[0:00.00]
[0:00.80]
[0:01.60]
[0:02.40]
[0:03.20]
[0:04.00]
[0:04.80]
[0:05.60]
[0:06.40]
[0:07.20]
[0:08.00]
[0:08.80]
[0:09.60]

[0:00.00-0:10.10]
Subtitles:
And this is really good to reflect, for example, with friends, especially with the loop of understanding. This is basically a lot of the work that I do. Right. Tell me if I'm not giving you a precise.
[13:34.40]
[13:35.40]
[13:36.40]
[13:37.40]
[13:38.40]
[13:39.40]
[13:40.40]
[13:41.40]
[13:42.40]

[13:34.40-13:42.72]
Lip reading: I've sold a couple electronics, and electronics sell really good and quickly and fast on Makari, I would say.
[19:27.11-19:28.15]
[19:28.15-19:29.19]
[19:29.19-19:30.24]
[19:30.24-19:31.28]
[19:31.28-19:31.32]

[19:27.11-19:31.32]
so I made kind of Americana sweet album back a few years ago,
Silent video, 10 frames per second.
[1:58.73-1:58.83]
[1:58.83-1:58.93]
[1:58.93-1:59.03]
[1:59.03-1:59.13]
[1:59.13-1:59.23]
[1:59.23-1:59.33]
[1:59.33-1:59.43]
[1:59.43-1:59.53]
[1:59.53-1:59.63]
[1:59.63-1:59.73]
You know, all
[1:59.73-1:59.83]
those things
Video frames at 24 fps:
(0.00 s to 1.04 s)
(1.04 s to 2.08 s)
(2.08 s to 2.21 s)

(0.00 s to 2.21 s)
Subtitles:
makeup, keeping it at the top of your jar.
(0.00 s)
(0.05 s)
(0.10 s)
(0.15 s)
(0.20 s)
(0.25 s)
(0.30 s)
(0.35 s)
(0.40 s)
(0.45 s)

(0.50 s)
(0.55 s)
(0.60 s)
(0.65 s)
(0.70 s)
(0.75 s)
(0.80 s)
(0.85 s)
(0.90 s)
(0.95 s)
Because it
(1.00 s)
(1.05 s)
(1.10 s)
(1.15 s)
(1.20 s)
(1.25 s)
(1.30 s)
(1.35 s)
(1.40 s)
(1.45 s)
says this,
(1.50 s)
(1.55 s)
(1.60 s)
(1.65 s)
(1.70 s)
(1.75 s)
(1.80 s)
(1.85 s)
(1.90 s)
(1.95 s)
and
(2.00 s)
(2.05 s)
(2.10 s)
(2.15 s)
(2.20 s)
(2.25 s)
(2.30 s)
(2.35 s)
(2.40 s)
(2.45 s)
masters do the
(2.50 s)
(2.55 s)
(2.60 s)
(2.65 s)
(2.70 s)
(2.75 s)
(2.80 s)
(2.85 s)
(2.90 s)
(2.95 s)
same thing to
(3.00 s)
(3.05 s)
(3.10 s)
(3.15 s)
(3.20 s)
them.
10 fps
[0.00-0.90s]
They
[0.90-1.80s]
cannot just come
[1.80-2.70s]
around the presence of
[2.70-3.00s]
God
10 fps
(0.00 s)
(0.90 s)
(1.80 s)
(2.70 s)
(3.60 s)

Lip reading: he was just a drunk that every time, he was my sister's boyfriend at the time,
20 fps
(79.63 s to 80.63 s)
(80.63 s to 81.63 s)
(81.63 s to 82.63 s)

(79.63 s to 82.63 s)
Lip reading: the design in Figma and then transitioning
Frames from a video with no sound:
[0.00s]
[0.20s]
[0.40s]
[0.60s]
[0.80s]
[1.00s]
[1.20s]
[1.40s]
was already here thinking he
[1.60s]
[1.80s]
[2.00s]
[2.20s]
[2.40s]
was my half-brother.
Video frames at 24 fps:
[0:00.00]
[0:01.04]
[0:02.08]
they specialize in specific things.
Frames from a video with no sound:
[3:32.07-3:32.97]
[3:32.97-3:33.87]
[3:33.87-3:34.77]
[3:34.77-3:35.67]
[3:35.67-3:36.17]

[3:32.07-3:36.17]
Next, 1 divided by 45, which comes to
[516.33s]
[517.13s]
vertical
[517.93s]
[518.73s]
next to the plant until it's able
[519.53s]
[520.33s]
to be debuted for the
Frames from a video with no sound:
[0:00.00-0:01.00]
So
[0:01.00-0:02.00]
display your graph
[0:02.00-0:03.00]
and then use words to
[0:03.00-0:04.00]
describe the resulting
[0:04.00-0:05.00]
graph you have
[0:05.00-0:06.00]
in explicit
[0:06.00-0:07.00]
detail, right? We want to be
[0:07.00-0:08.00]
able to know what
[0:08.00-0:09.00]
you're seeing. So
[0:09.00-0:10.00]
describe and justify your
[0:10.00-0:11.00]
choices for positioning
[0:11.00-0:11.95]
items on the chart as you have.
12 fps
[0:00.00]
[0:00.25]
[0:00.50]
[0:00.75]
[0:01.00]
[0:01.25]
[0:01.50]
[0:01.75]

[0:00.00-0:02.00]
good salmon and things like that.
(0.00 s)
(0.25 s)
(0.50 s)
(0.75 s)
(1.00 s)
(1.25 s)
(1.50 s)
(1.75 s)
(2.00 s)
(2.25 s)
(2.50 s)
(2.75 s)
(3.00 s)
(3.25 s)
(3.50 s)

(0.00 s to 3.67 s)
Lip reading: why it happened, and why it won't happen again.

* Your assignment
Copy the listing in full, and keep every word exactly as it is.

* Worked solution
[0:00.00]
[0:00.80]
[0:01.60]
[0:02.40]
[0:03.20]
[0:04.00]
[0:04.80]
[0:05.60]
[0:06.40]
[0:07.20]
[0:08.00]
[0:08.80]
[0:09.60]

[0:00.00-0:10.10]
Subtitles:
And this is really good to reflect, for example, with friends, especially with the loop of understanding. This is basically a lot of the work that I do. Right. Tell me if I'm not giving you a precise.
[13:34.40]
[13:35.40]
[13:36.40]
[13:37.40]
[13:38.40]
[13:39.40]
[13:40.40]
[13:41.40]
[13:42.40]

[13:34.40-13:42.72]
Lip reading: I've sold a couple electronics, and electronics sell really good and quickly and fast on Makari, I would say.
[19:27.11-19:28.15]
[19:28.15-19:29.19]
[19:29.19-19:30.24]
[19:30.24-19:31.28]
[19:31.28-19:31.32]

[19:27.11-19:31.32]
so I made kind of Americana sweet album back a few years ago,
Silent video, 10 frames per second.
[1:58.73-1:58.83]
[1:58.83-1:58.93]
[1:58.93-1:59.03]
[1:59.03-1:59.13]
[1:59.13-1:59.23]
[1:59.23-1:59.33]
[1:59.33-1:59.43]
[1:59.43-1:59.53]
[1:59.53-1:59.63]
[1:59.63-1:59.73]
You know, all
[1:59.73-1:59.83]
those things
Video frames at 24 fps:
(0.00 s to 1.04 s)
(1.04 s to 2.08 s)
(2.08 s to 2.21 s)

(0.00 s to 2.21 s)
Subtitles:
makeup, keeping it at the top of your jar.
(0.00 s)
(0.05 s)
(0.10 s)
(0.15 s)
(0.20 s)
(0.25 s)
(0.30 s)
(0.35 s)
(0.40 s)
(0.45 s)

(0.50 s)
(0.55 s)
(0.60 s)
(0.65 s)
(0.70 s)
(0.75 s)
(0.80 s)
(0.85 s)
(0.90 s)
(0.95 s)
Because it
(1.00 s)
(1.05 s)
(1.10 s)
(1.15 s)
(1.20 s)
(1.25 s)
(1.30 s)
(1.35 s)
(1.40 s)
(1.45 s)
says this,
(1.50 s)
(1.55 s)
(1.60 s)
(1.65 s)
(1.70 s)
(1.75 s)
(1.80 s)
(1.85 s)
(1.90 s)
(1.95 s)
and
(2.00 s)
(2.05 s)
(2.10 s)
(2.15 s)
(2.20 s)
(2.25 s)
(2.30 s)
(2.35 s)
(2.40 s)
(2.45 s)
masters do the
(2.50 s)
(2.55 s)
(2.60 s)
(2.65 s)
(2.70 s)
(2.75 s)
(2.80 s)
(2.85 s)
(2.90 s)
(2.95 s)
same thing to
(3.00 s)
(3.05 s)
(3.10 s)
(3.15 s)
(3.20 s)
them.
10 fps
[0.00-0.90s]
They
[0.90-1.80s]
cannot just come
[1.80-2.70s]
around the presence of
[2.70-3.00s]
God
10 fps
(0.00 s)
(0.90 s)
(1.80 s)
(2.70 s)
(3.60 s)

Lip reading: he was just a drunk that every time, he was my sister's boyfriend at the time,
20 fps
(79.63 s to 80.63 s)
(80.63 s to 81.63 s)
(81.63 s to 82.63 s)

(79.63 s to 82.63 s)
Lip reading: the design in Figma and then transitioning
Frames from a video with no sound:
[0.00s]
[0.20s]
[0.40s]
[0.60s]
[0.80s]
[1.00s]
[1.20s]
[1.40s]
was already here thinking he
[1.60s]
[1.80s]
[2.00s]
[2.20s]
[2.40s]
was my half-brother.
Video frames at 24 fps:
[0:00.00]
[0:01.04]
[0:02.08]
they specialize in specific things.
Frames from a video with no sound:
[3:32.07-3:32.97]
[3:32.97-3:33.87]
[3:33.87-3:34.77]
[3:34.77-3:35.67]
[3:35.67-3:36.17]

[3:32.07-3:36.17]
Next, 1 divided by 45, which comes to
[516.33s]
[517.13s]
vertical
[517.93s]
[518.73s]
next to the plant until it's able
[519.53s]
[520.33s]
to be debuted for the
Frames from a video with no sound:
[0:00.00-0:01.00]
So
[0:01.00-0:02.00]
display your graph
[0:02.00-0:03.00]
and then use words to
[0:03.00-0:04.00]
describe the resulting
[0:04.00-0:05.00]
graph you have
[0:05.00-0:06.00]
in explicit
[0:06.00-0:07.00]
detail, right? We want to be
[0:07.00-0:08.00]
able to know what
[0:08.00-0:09.00]
you're seeing. So
[0:09.00-0:10.00]
describe and justify your
[0:10.00-0:11.00]
choices for positioning
[0:11.00-0:11.95]
items on the chart as you have.
12 fps
[0:00.00]
[0:00.25]
[0:00.50]
[0:00.75]
[0:01.00]
[0:01.25]
[0:01.50]
[0:01.75]

[0:00.00-0:02.00]
good salmon and things like that.
(0.00 s)
(0.25 s)
(0.50 s)
(0.75 s)
(1.00 s)
(1.25 s)
(1.50 s)
(1.75 s)
(2.00 s)
(2.25 s)
(2.50 s)
(2.75 s)
(3.00 s)
(3.25 s)
(3.50 s)

(0.00 s to 3.67 s)
Lip reading: why it happened, and why it won't happen again.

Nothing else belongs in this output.